“S.R.D.”
When the days shorten, and the rain never ceases; when the sky is ever grey, the nights chill, and the trenches thigh deep in mud and water; when the front is altogether a beastly place, in fact, we have one consolation. It comes in gallon jars, marked simply “S.R.D.” It does not matter how wearied the ration party may be, or how many sacks of coke, biscuits, or other rations may be left by the wayside, the rum always arrives.
Once, very long ago, one of a new draft broke a bottle on the way up to Coy. H.Q. (The rum, by the way, always goes to Coy. H.Q.) For a week his life was not worth living. The only thing that saved him from annihilation was the odour of S.R.D., which clung to him for days. The men would take a whiff before going on a working-party, and on any occasion when they felt low and depressed.

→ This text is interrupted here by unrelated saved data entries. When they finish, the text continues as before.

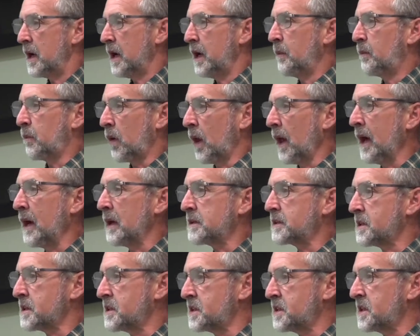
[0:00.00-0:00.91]
he
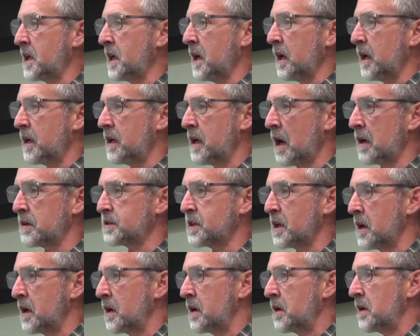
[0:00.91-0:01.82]
plants a seed,
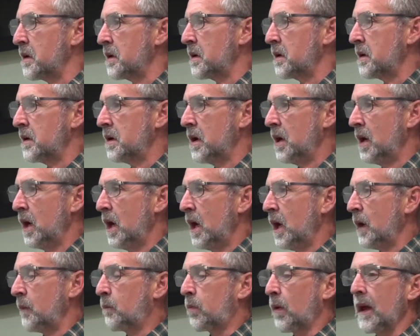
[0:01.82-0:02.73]
doesn't
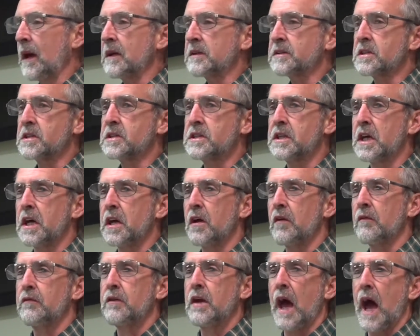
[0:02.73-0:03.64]
he? He plants a seed
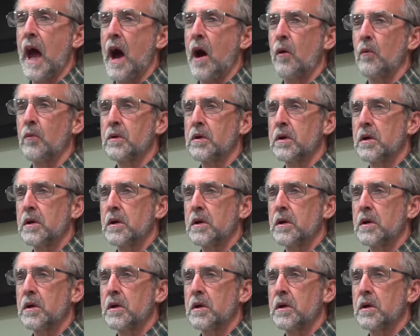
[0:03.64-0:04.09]
of doubt.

There are those who would deny Tommy his three spoonfuls of rum in the trenches; those who declare that a man soaked to the skin, covered with mud, and bitterly cold, is better with a cayenne pepper lozenge. Let such people take any ordinary night of sentry duty on the Western front in mid-winter, and their ideas will change. There are not one, but numberless occasions, on which a tot of rum has saved a man from sickness, possibly from a serious illness. Many a life-long teetotaler has conformed to S.R.D. and taken the first drink of his life on the battle-fields of France, not because he wanted to, but because he had to. Only those who have suffered from bitter cold and wet, only those who have been actually “all-in” know what a debt of gratitude is owing to those wise men who ordered a small ration of rum for every soldier—officer, N.C.O., and man—on the Western front in winter.
The effect of rum is wonderful, morally as well as physically. In the pelting rain, through acres of mud, a working-party of fifty men plough their weary way to the Engineers’ dump, and get shovels and picks. In single file they trudge several kilometres to the work in hand, possibly the clearing out of a fallen-in trench, which is mud literally to the knees. They work in the mud, slosh, and rain, for at least four hours. Four hours of misery—during which any self-respecting Italian labourer would lose his job rather than work—and then they traipse back again to a damp, musty billet, distant five or six kilometres. To them, that little tot of rum is not simply alcohol. It is a God-send. Promise it to them before they set out, and those men will work like Trojans. Deny it to them, and more than half will parade sick in the morning.
It is no use, if the rum ration is short, to water it down. The men know it is watered, and their remarks are “frequent and painful, and free!” Woe betide the officer who, through innocence or intentionally, looks too freely on the rum when it is brown! His reputation is gone for ever. If he became intoxicated on beer, champagne, or whisky, he would only be envied by the majority of his men, but should he drink too much rum—that is an unpardonable offence!
As a rule, one of the hardest things in the world to do is to awaken men once they have gone to sleep at night. For no matter what purpose, it will take a company a good half-hour to pull itself together and stand to. But murmur softly to the orderly Sergeant that there will be a rum issue in ten minutes, and though it be 1 A.M. or the darkest hour before dawn, when the roll is called hardly a man will be absent! That little word of three letters will rouse the most soporific from their stupor!
Few men take their rum in the same fashion or with the same expression. The new draft look at it coyly, carry the cup gingerly to their lips, smell it, make a desperate resolution, gulp it down, and cough for five minutes afterwards. The old hands—the men of rubicund countenance and noses of a doubtful hue—grasp the cup, look to see if the issue is a full one, raise it swiftly, and drain it without a moment’s hesitation, smacking their lips. You can see the man who was up for being drunk the last pay-day coming from afar for his rum. His eyes glisten, his face shines with hopefulness, and his whole manner is one of supreme expectation and content.
It is strange how frequently the company staff, from the Sergeant-Major down to the most recently procured batman, find it necessary to enter the inner sanctum of H.Q. after the rum has come. The Sergeant-Major arrives with a large, sweet smile, acting as guard of honour. “Rum up, sir.” “Thank you, Sergeant-Major.” “I’ve detailed that working-party, sir.” “Thank you, Sergeant-Major.” “Is that all, sir?” “Yes, thank you, Sergeant-Major.” He vanishes, to reappear a minute later. “Did you CALL me, sir?” “No” ... long pause ... “Oh! Still there? Er, have a drink, Sergeant-Major?” “Well, sir, I guess I could manage a little drop! Thank you, sir. Good-night, sir!”